==== RECORD EXCERPTS ====
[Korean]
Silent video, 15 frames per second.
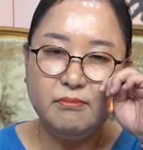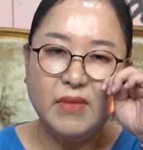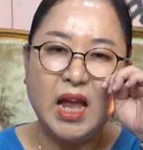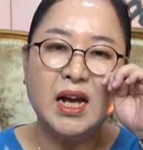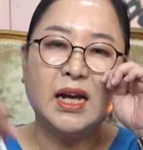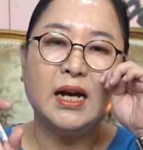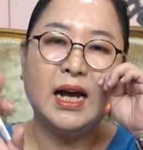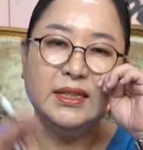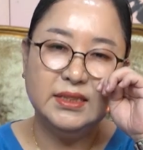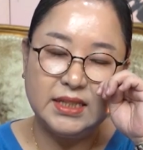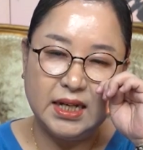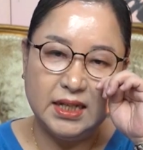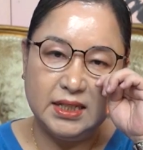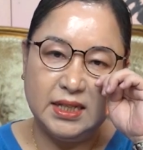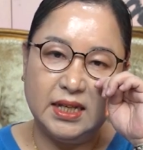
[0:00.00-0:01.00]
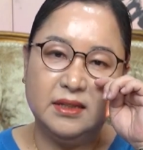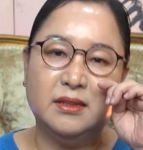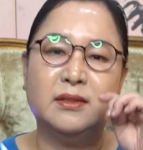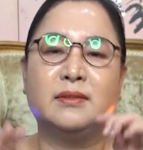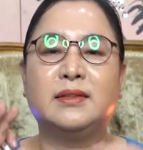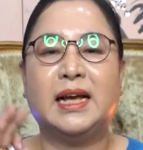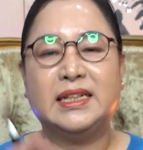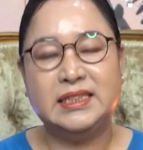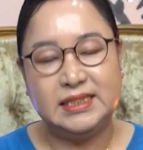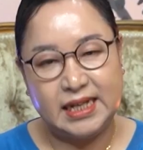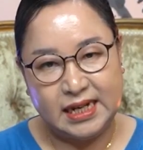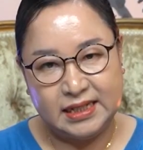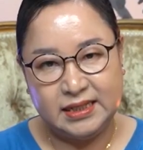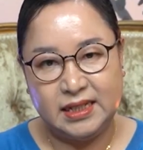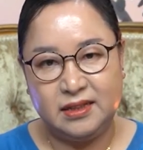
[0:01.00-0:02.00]
간장이 어. 됐든
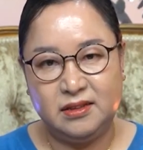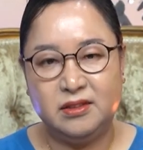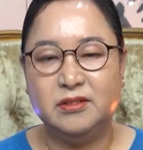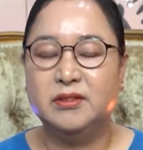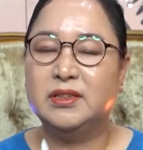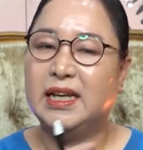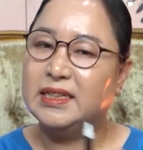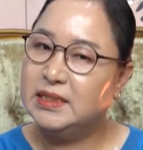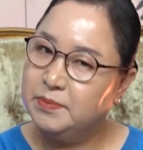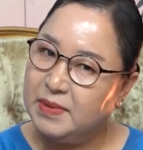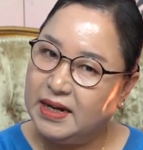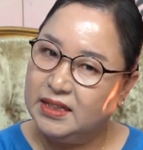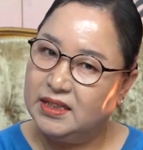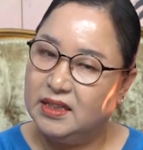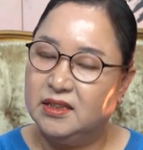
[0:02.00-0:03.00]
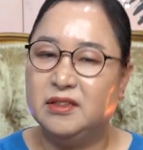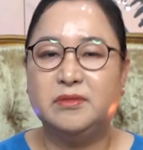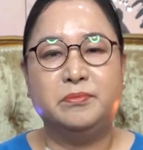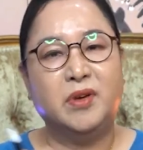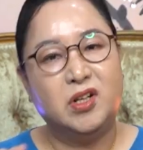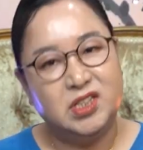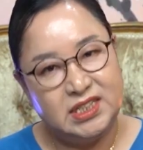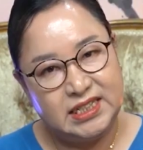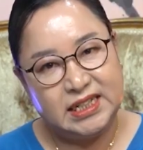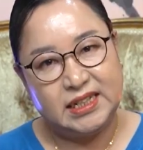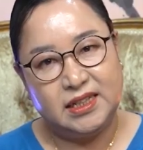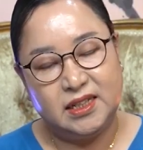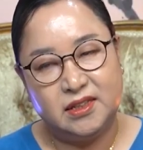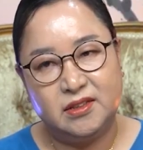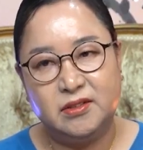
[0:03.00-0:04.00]
다시다가 됐든 다시마가 됐든
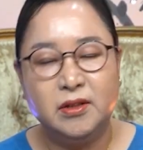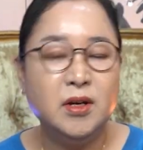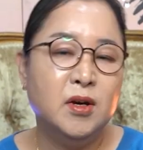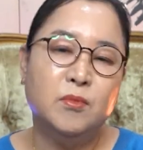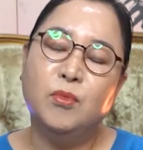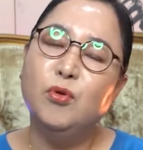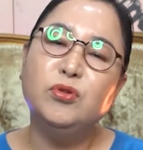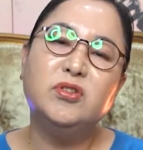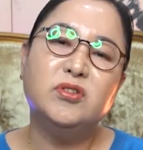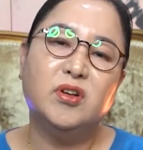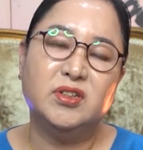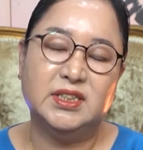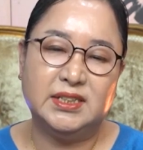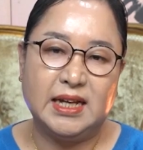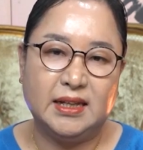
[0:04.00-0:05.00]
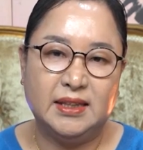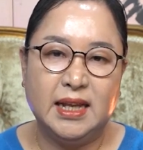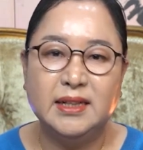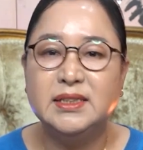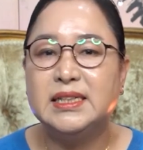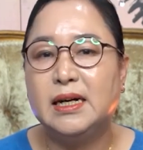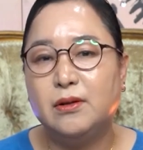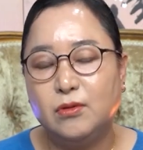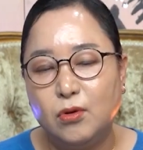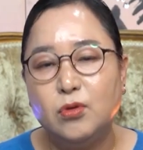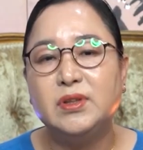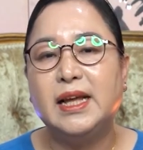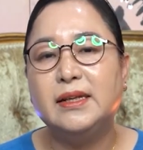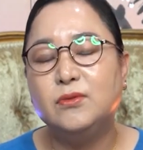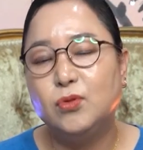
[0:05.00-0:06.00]
멸치가 됐든 모든 것이 다
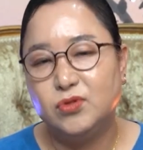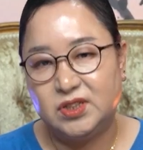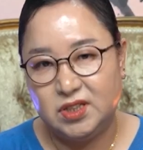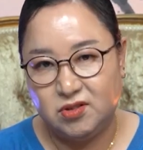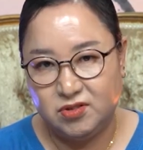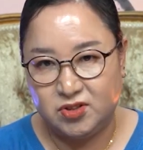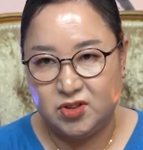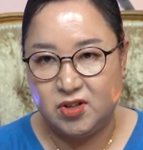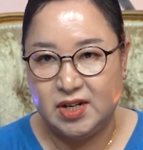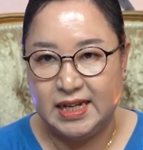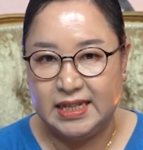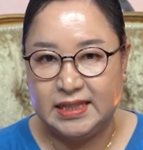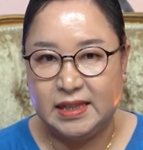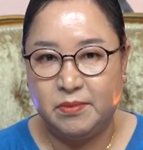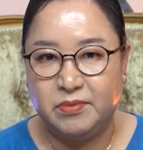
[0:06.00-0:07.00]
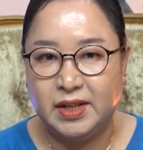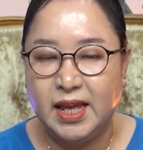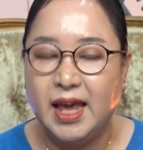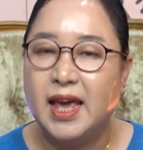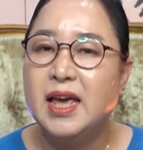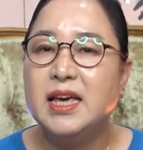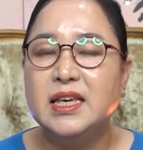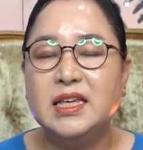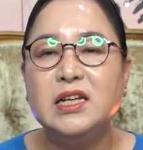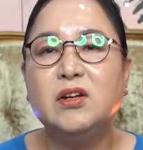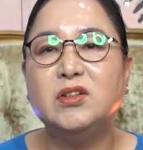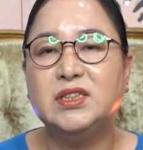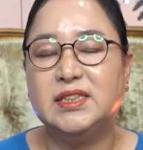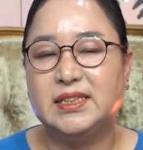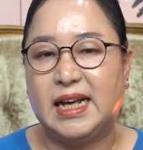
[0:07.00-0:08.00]
냉장고 냉동실로 들어가기 때문에
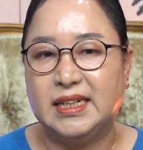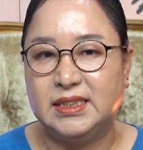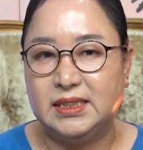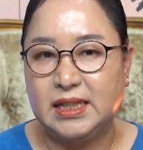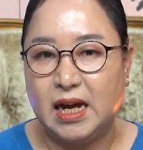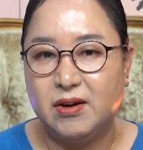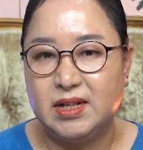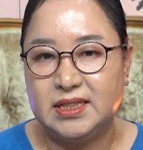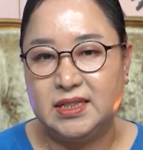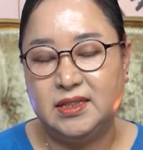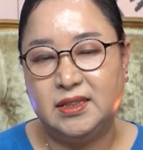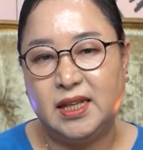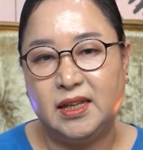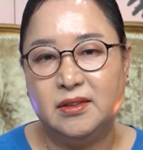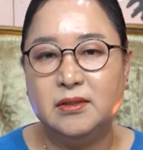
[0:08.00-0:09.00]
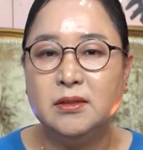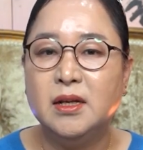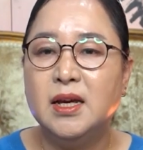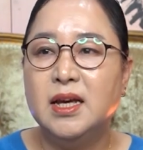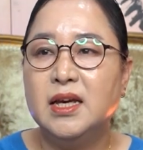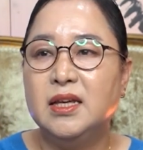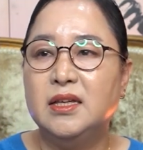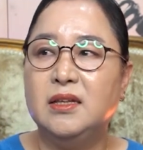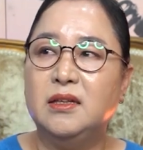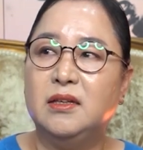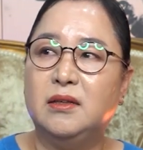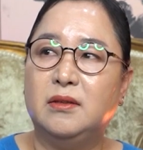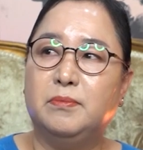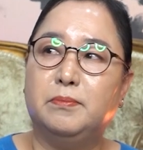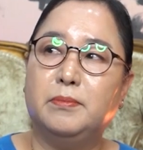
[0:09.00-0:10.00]
이것이 다시 나왔을 때는
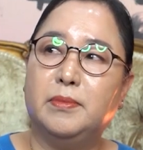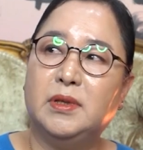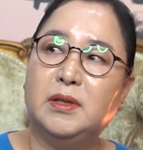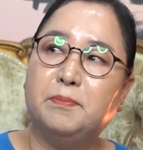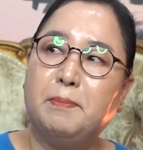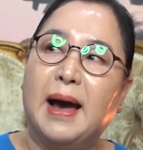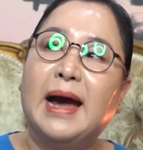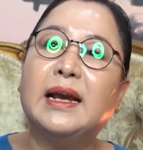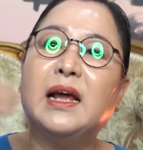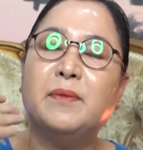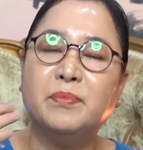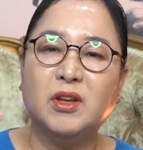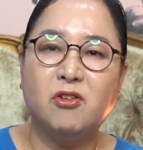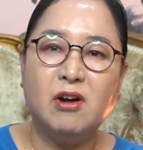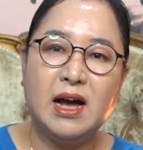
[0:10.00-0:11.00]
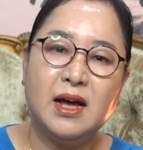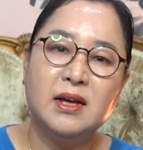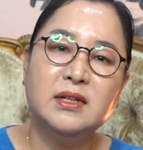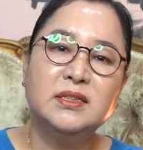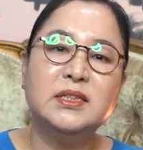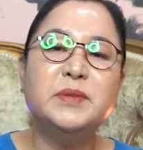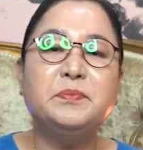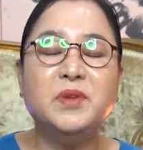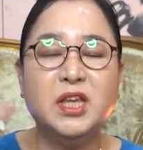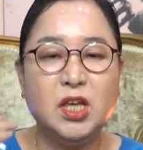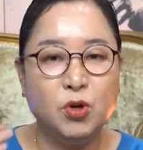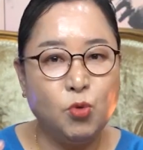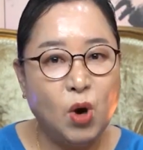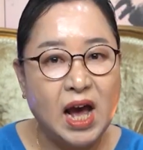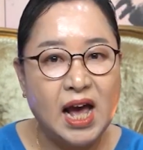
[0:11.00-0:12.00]
이, 이 바람과
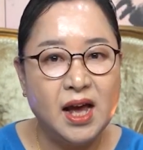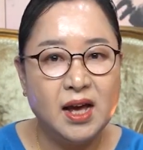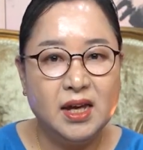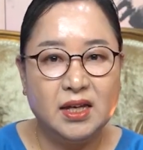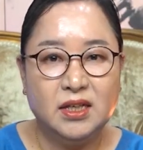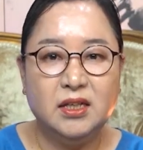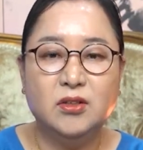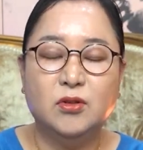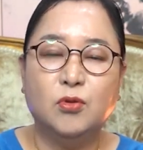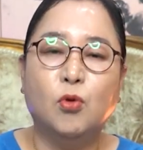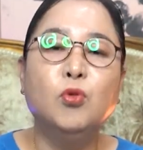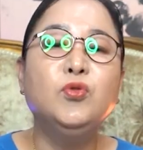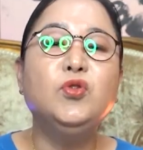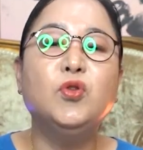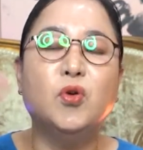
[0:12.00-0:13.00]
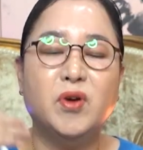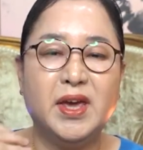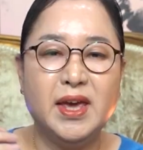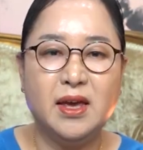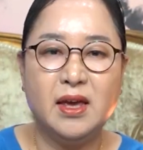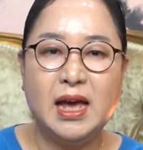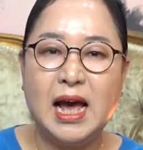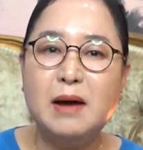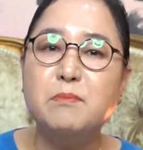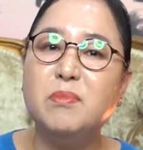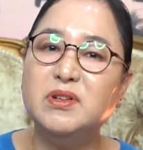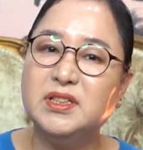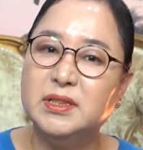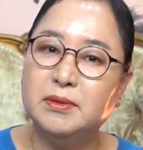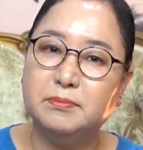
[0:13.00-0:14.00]
습기와 예. 이런 온도에 음. 한
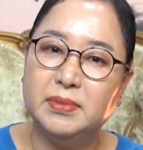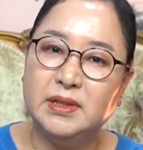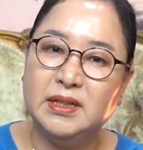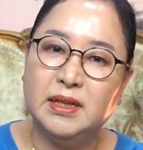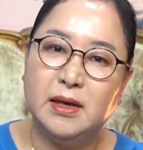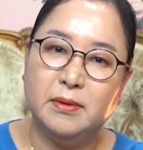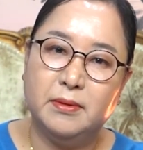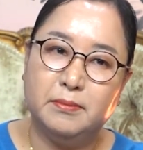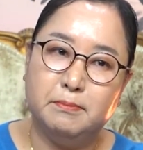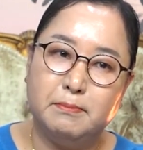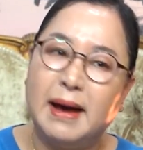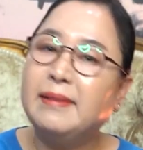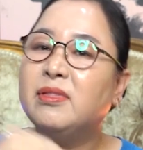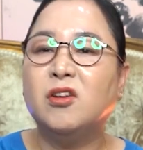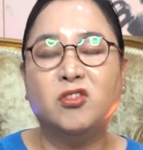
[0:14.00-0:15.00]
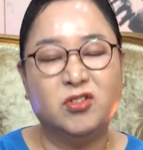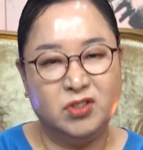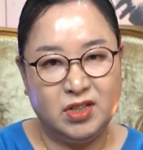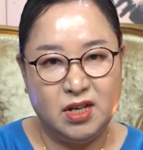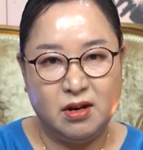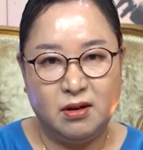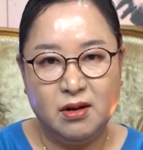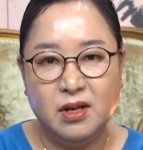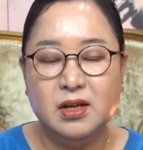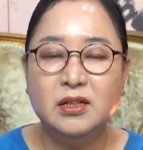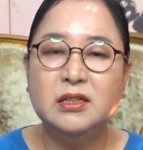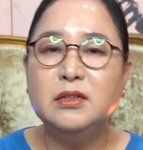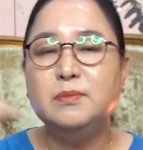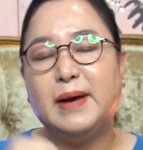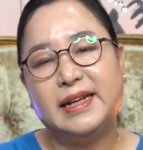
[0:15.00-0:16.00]
번씩 이게 맞거든요. 예,
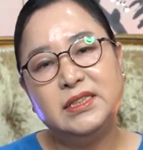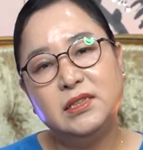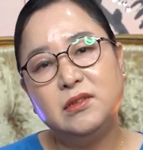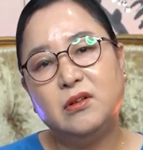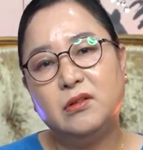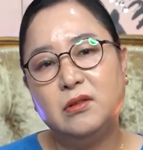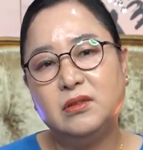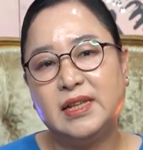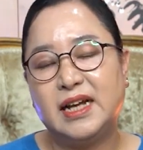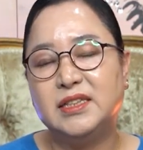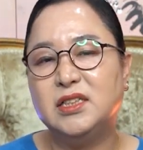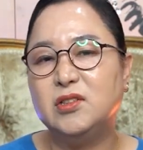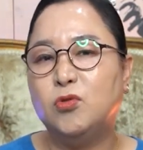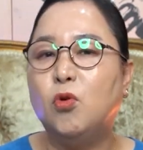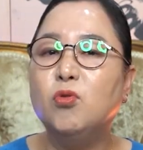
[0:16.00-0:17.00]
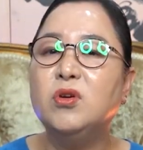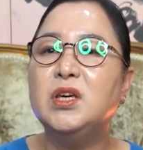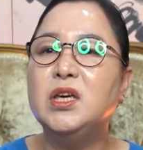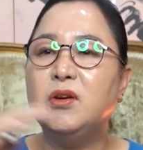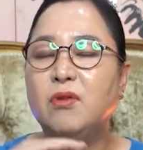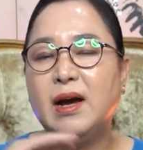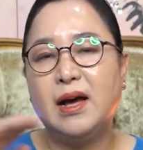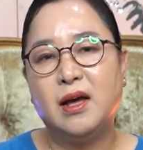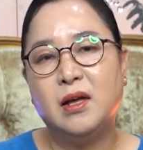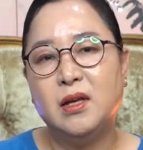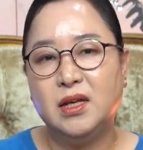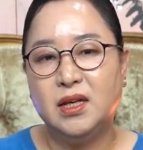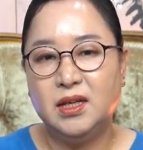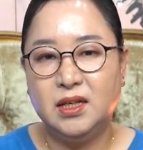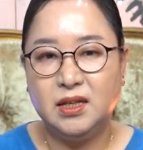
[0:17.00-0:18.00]
그 맞은 거를 다시 공기와
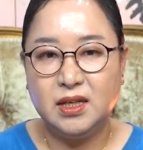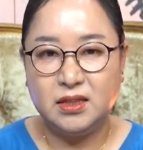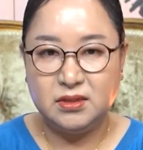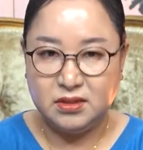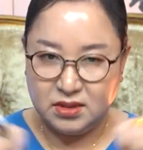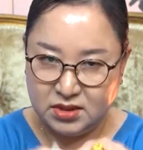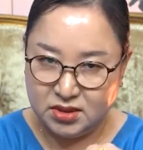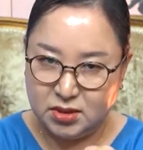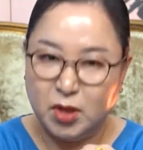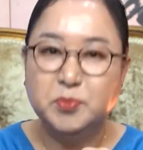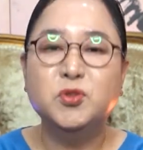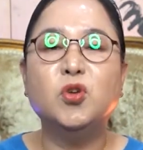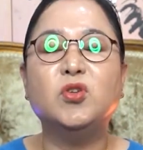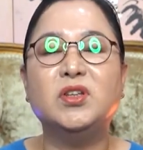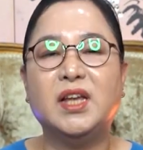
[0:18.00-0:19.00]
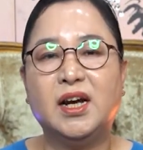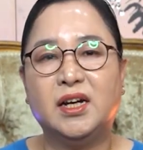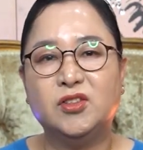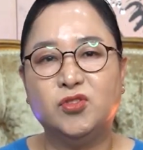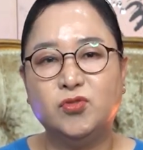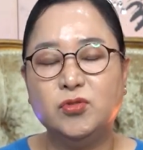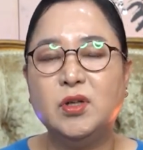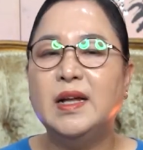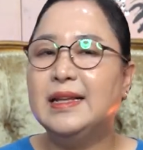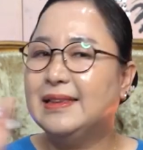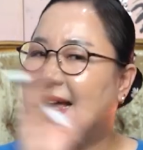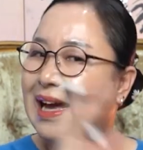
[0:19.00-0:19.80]
이게 접촉이 돼가지고 음.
====
• TASK OBJECTIVE:
Output the entries above exactly. Drop the pictures.

• PROBLEM SOLUTION:
[Korean]
Silent video, 15 frames per second.
[0:00.00-0:01.00]
[0:01.00-0:02.00]
간장이 어. 됐든
[0:02.00-0:03.00]
[0:03.00-0:04.00]
다시다가 됐든 다시마가 됐든
[0:04.00-0:05.00]
[0:05.00-0:06.00]
멸치가 됐든 모든 것이 다
[0:06.00-0:07.00]
[0:07.00-0:08.00]
냉장고 냉동실로 들어가기 때문에
[0:08.00-0:09.00]
[0:09.00-0:10.00]
이것이 다시 나왔을 때는
[0:10.00-0:11.00]
[0:11.00-0:12.00]
이, 이 바람과
[0:12.00-0:13.00]
[0:13.00-0:14.00]
습기와 예. 이런 온도에 음. 한
[0:14.00-0:15.00]
[0:15.00-0:16.00]
번씩 이게 맞거든요. 예,
[0:16.00-0:17.00]
[0:17.00-0:18.00]
그 맞은 거를 다시 공기와
[0:18.00-0:19.00]
[0:19.00-0:19.80]
이게 접촉이 돼가지고 음.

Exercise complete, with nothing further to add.